Bug with -ipo and -parallel ?

velvia · ‎04-26-2011

Hi,

I've found a bug that shows up on the last version of ifort, with the following code, made up of 2 files when compiled with the -ipo and -parallel options. The code looks pretty strange (especially the use of the module shared which is useless here except for triggering the bug), but I just put the minimum to get the bug.

main.f90 :

[bash]! This program should write sin(sin(1)) on the screen which is 0.745624
!
! But, when compiled with
!   ifort -ipo -c module.f90 -o module.o
!   ifort -ipo -c main.f90 -o main.o
!   ifort -parallel module.o main.o -o main
! with ifort (IFORT) 12.0.3 20110309 on Linux, and Mac, it answers 1.
!
! It runs nicely with  ifort (IFORT) 11.1 20091130 on Linux.

program main
	use shared
	implicit none

	integer, parameter :: dp = 8

	! If you replace it with n = 22, it's going to give the good result
	integer, parameter :: n = 23

	real(dp), dimension(n) :: tab
	
	integer :: j

	! If you comment this line, it is going to give the good result
	a = 3

	tab = 1.0_dp
	
	do j = 1,2
		tab = sin(tab)
	end do

	write (*,*) tab(n)
end program main[/bash]

and module.f90

[fortran]module shared
	implicit none
	integer :: a
end module shared
[/fortran]

Everything is compiled with

[bash]ifort -ipo -c module.f90 -o module.o
ifort -ipo -c main.f90 -o main.o
ifort -parallel module.o main.o -o main[/bash]

It seems (I get it from -par-report2) that the compiler makes the loop "do j=1,2" parallel which is rather "surprising".

The bug shows up on Linux and Mac with ifort12.0.3 20110309. But it does not show up on Linux with ifort 11.1 20091130.

Best regards,

Francois

Ron_Green · ‎04-26-2011

I will look into this. I can see how in a real application you'd have a mix of parallel- and non-parallel-compiled code to link.

Let me see if I can isolate this a bit more, find workarounds, and get a bug report going.

ron

Ron_Green · ‎04-26-2011

bug ID is DPD200168823

Workaround: use option -nolib-inline when compiling main.f90. Please try this on your real code too and let me know if that fixes the real application too.

Like you, I was surprised that ANY change to the code would make the problem go away.

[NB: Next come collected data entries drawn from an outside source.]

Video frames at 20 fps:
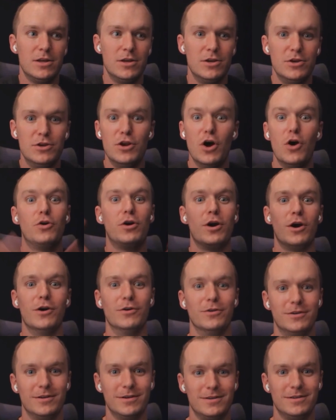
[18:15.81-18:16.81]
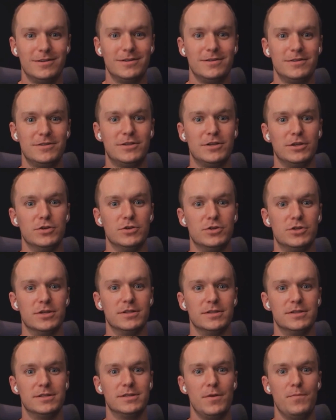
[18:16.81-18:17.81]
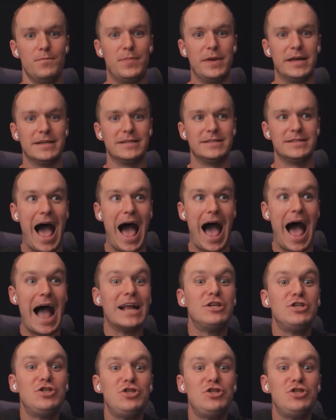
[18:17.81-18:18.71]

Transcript: no code solutions, because ISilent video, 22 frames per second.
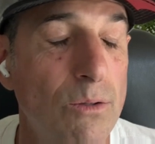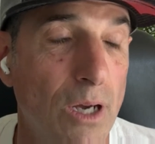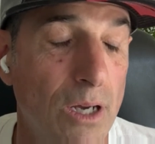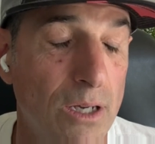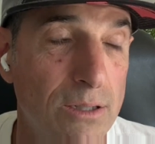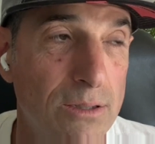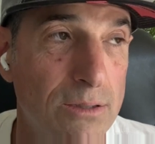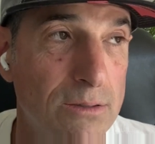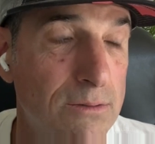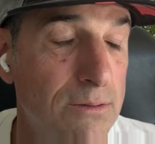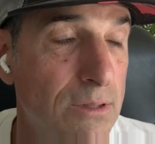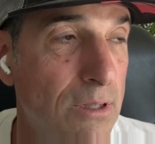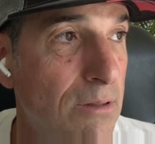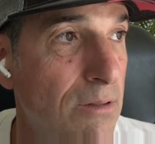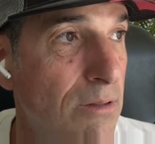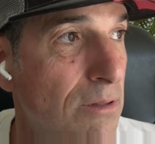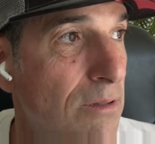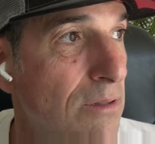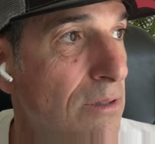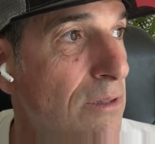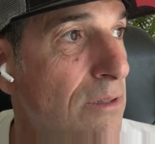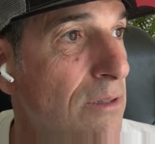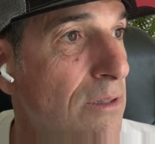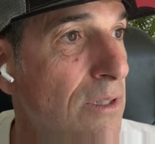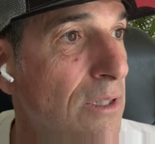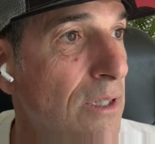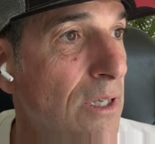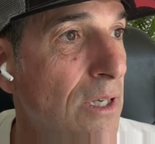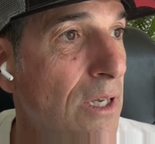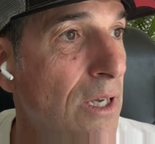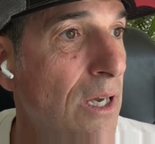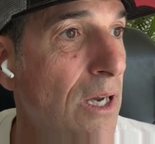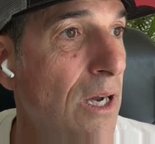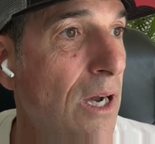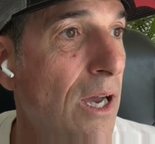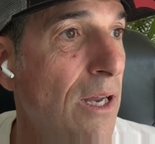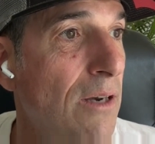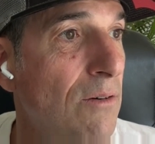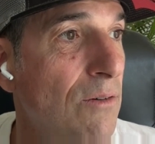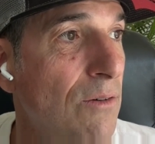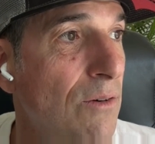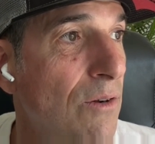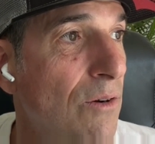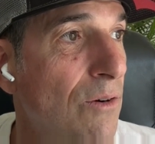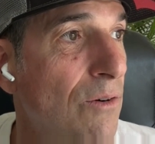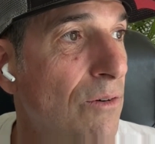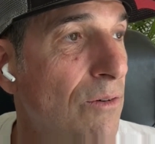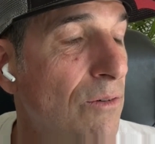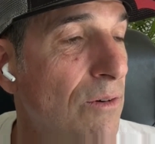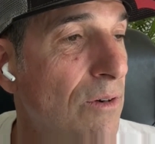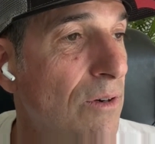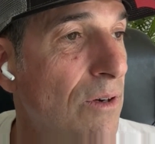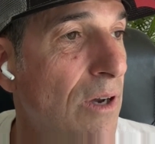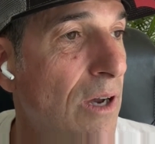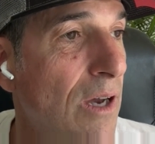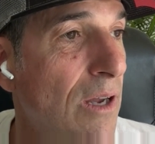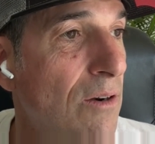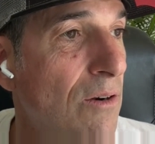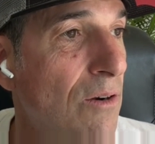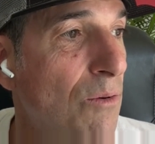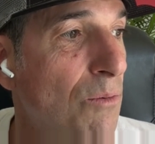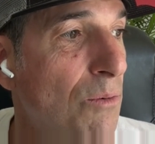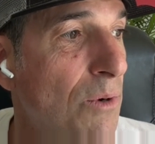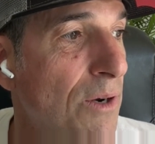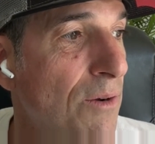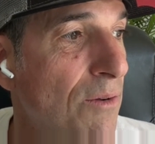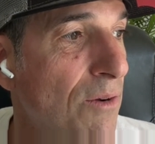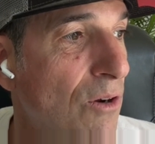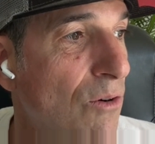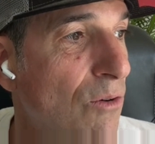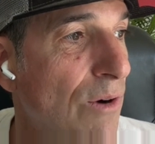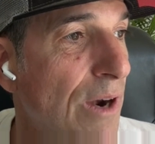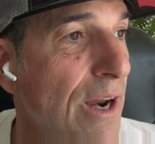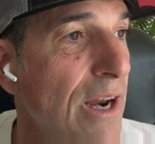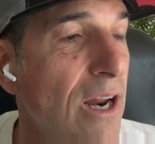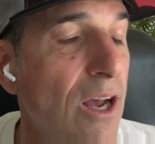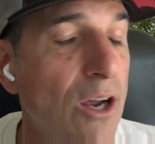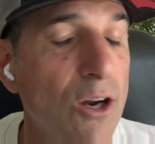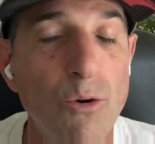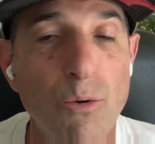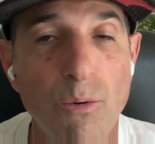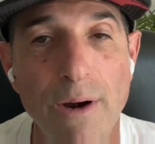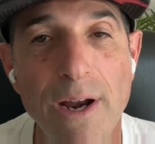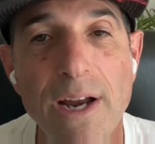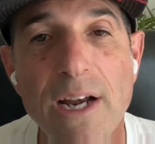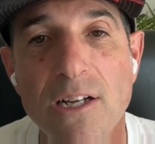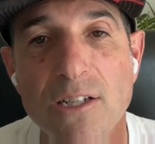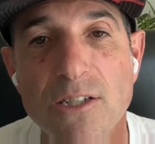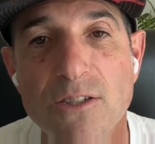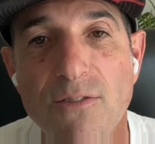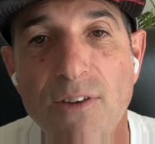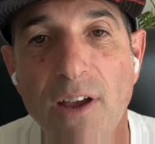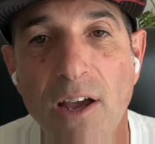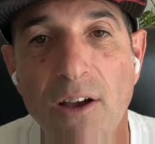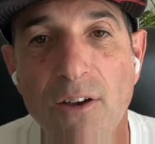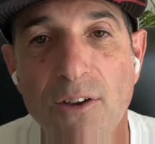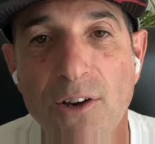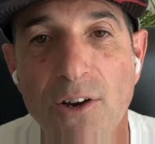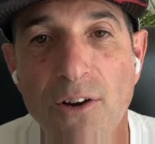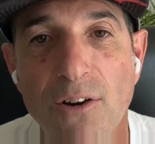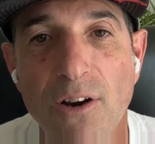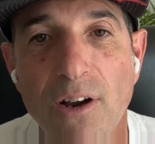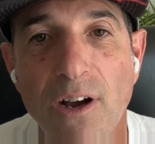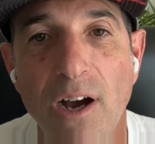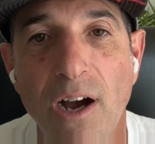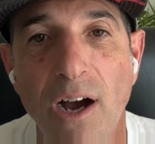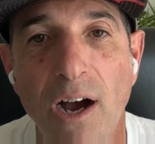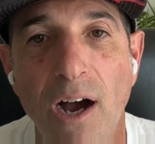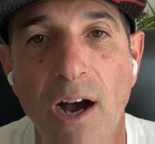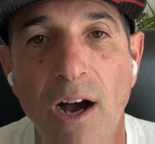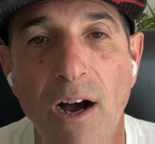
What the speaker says: I don't know. I don't know what a greatest failure.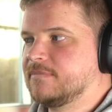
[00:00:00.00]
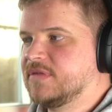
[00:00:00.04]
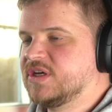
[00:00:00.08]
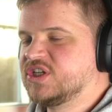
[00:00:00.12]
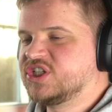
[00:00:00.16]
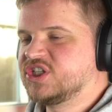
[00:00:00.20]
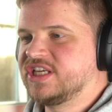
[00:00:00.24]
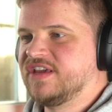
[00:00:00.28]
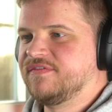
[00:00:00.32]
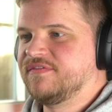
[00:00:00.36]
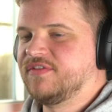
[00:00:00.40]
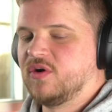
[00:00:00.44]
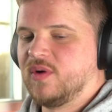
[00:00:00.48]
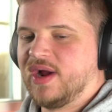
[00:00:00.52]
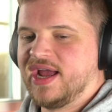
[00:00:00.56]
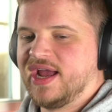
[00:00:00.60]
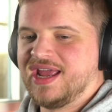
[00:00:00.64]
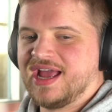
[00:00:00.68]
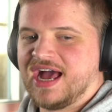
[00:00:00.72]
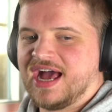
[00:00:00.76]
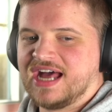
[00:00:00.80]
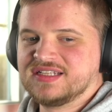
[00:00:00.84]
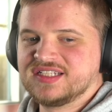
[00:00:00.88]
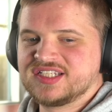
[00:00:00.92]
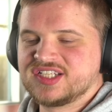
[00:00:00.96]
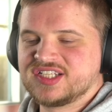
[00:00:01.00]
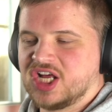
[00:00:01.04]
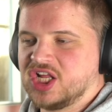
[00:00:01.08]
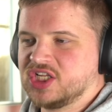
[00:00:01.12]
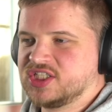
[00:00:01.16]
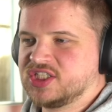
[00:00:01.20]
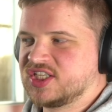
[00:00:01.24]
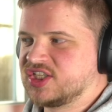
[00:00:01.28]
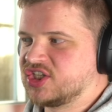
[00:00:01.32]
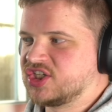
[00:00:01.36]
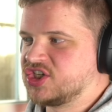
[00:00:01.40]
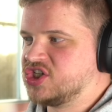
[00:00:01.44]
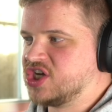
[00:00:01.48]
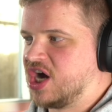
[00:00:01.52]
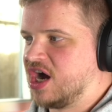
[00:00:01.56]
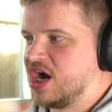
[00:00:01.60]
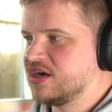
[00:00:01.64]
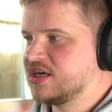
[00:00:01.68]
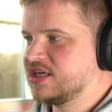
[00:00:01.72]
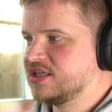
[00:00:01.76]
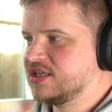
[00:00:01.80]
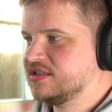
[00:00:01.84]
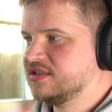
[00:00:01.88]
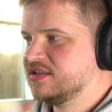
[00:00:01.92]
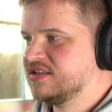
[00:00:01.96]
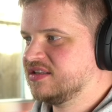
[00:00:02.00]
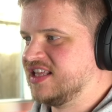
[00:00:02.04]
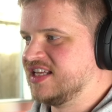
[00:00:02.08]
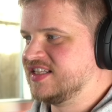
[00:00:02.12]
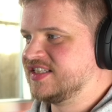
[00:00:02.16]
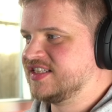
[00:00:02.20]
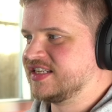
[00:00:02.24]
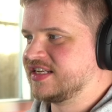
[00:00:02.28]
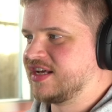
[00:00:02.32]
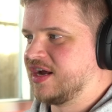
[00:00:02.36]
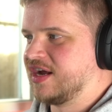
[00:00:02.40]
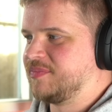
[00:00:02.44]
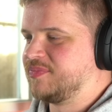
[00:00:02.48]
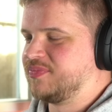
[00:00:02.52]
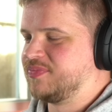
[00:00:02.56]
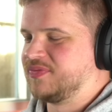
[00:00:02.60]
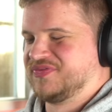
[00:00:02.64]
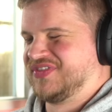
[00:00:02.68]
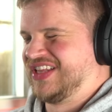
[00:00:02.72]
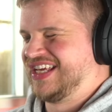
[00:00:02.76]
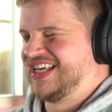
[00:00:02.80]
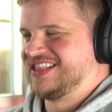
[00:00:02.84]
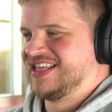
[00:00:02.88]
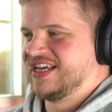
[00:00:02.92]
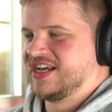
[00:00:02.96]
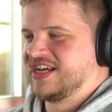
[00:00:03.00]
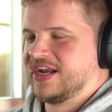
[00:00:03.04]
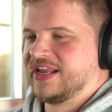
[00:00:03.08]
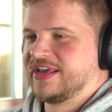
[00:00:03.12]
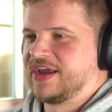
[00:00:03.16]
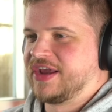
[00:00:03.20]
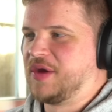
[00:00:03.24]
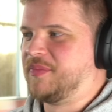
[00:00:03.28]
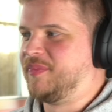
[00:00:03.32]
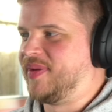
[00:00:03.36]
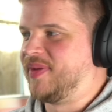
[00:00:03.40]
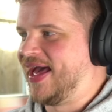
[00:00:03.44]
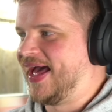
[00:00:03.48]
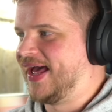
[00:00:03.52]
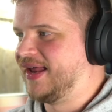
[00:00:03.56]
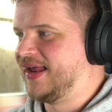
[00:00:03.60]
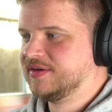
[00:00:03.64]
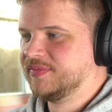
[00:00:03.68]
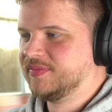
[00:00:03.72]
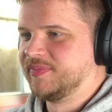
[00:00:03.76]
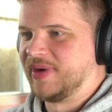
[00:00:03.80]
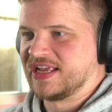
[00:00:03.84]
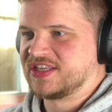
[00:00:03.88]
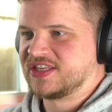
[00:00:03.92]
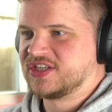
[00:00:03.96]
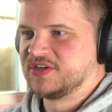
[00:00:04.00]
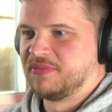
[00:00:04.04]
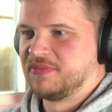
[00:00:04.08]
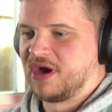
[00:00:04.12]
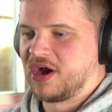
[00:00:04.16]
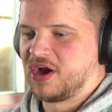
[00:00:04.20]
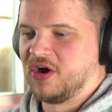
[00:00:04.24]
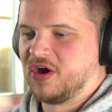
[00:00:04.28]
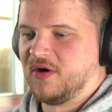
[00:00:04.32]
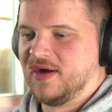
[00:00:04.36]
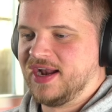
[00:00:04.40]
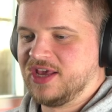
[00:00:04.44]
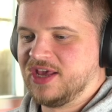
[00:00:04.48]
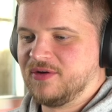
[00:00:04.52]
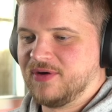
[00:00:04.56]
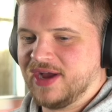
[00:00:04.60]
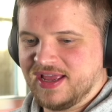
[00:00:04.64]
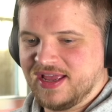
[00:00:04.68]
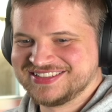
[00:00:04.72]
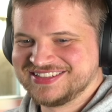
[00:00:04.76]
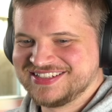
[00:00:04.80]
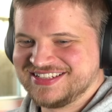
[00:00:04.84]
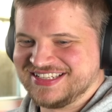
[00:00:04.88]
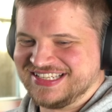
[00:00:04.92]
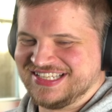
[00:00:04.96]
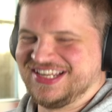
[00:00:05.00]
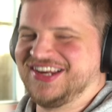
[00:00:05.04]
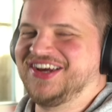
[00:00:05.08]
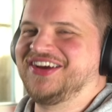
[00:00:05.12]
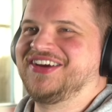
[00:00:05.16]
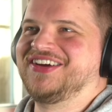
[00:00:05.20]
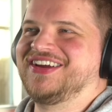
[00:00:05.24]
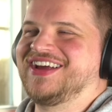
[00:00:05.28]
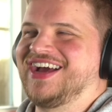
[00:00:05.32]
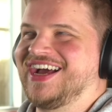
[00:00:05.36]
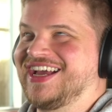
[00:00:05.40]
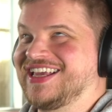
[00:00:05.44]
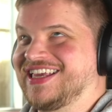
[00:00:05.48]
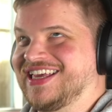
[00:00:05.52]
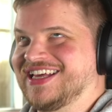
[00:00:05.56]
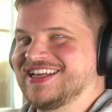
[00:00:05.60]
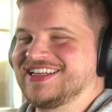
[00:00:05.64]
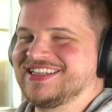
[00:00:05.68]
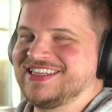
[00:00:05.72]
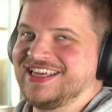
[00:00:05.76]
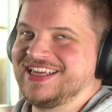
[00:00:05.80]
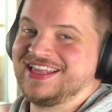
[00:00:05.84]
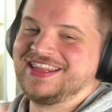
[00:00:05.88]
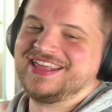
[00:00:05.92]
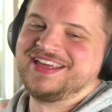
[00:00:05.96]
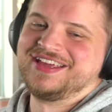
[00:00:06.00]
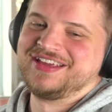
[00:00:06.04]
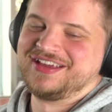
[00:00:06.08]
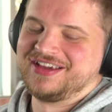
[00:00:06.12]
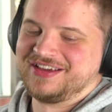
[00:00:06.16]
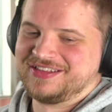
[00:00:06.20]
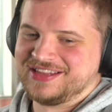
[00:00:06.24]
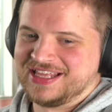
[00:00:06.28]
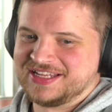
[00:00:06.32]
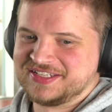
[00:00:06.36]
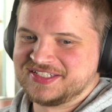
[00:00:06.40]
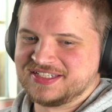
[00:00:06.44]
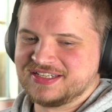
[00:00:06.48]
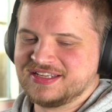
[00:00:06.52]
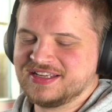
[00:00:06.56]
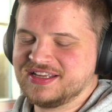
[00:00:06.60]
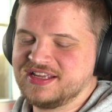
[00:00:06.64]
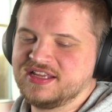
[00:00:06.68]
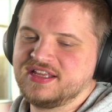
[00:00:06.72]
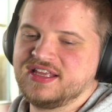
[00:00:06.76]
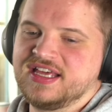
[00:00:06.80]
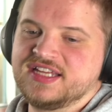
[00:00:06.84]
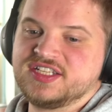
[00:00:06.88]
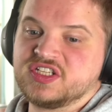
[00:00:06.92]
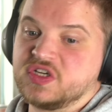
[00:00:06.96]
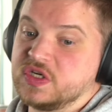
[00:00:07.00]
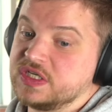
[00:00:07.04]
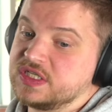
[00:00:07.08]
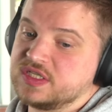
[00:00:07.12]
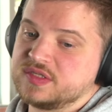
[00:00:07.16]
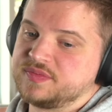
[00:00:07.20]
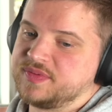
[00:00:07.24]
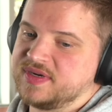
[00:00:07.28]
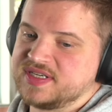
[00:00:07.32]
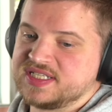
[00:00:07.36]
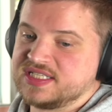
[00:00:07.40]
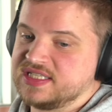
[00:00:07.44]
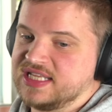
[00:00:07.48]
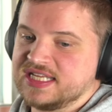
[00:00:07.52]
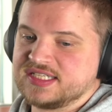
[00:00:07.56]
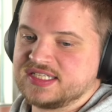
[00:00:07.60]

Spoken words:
Just giving away unsold stock. Things are they're gonna go bad by tomorrow anyway. So I get, yeah, there you go. That's your Christmas present. That's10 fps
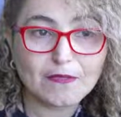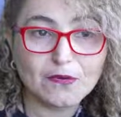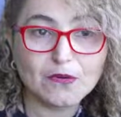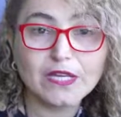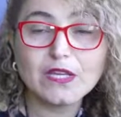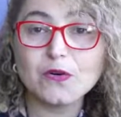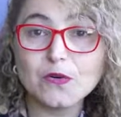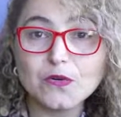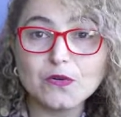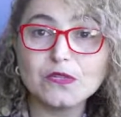Okay,
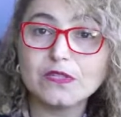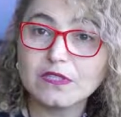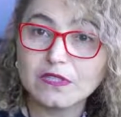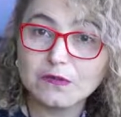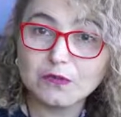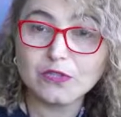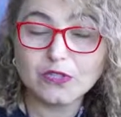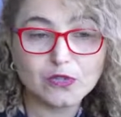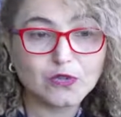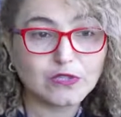or when you
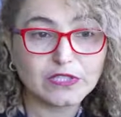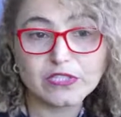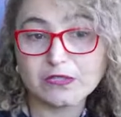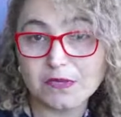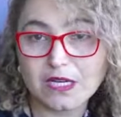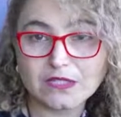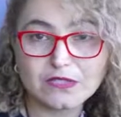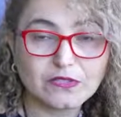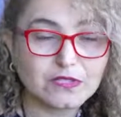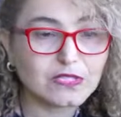are calling, she might
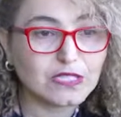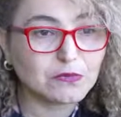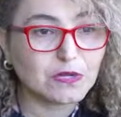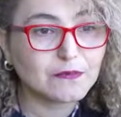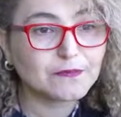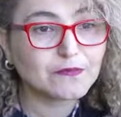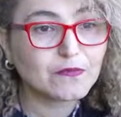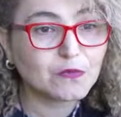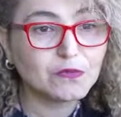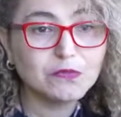ask you this as well.
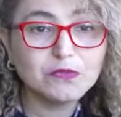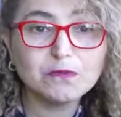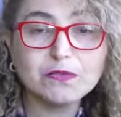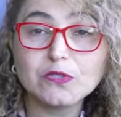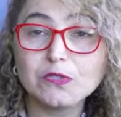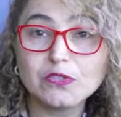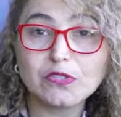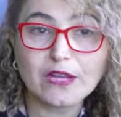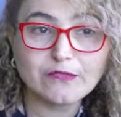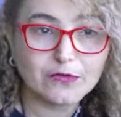When would be a good
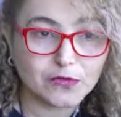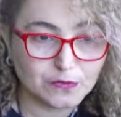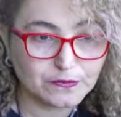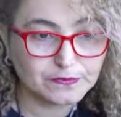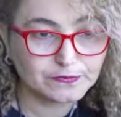time for you?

Thank you for a very compact reproducer!

ron

velvia · ‎04-26-2011

Thank you.

There is no real code yet as I am currently learning fortran and what can be done to parallelize a code using automatic parallelization.

But your answer was of great help. It helped me to realize that the sin was responsible for the bug. What is interesting is that you get the same problem with cos or exp, but not with sqrt.

Best regards,

Francois

velvia · ‎04-26-2011

Hello,

Here is another bug, without the use of a sin, or such a function. Here is the source file :

test.f90

[fortran]module shared
	implicit none

	integer, parameter :: n = 1000
	integer, dimension(n) :: tab
	
	integer :: a	
contains
	function f()
		integer :: f

		a = a+1
		f = a
	end function f
end module shared

program main
	use shared
	implicit none

	integer :: i,j

	do j = 1,2
		a = 0
		do i = 1,n
			tab(i) = f()
		end do
	end do
	
	write (*,*) tab(n),a
end program main[/fortran]

When I compile it with

[bash]ifort -parallel -par-report2 test.f90 -o test[/bash]

it refuses toparallelize the do loops which is the right thing to do. But, if you compile it with

[bash]ifort -ipo -parallel -par-report2 test.f90 -o test[/bash]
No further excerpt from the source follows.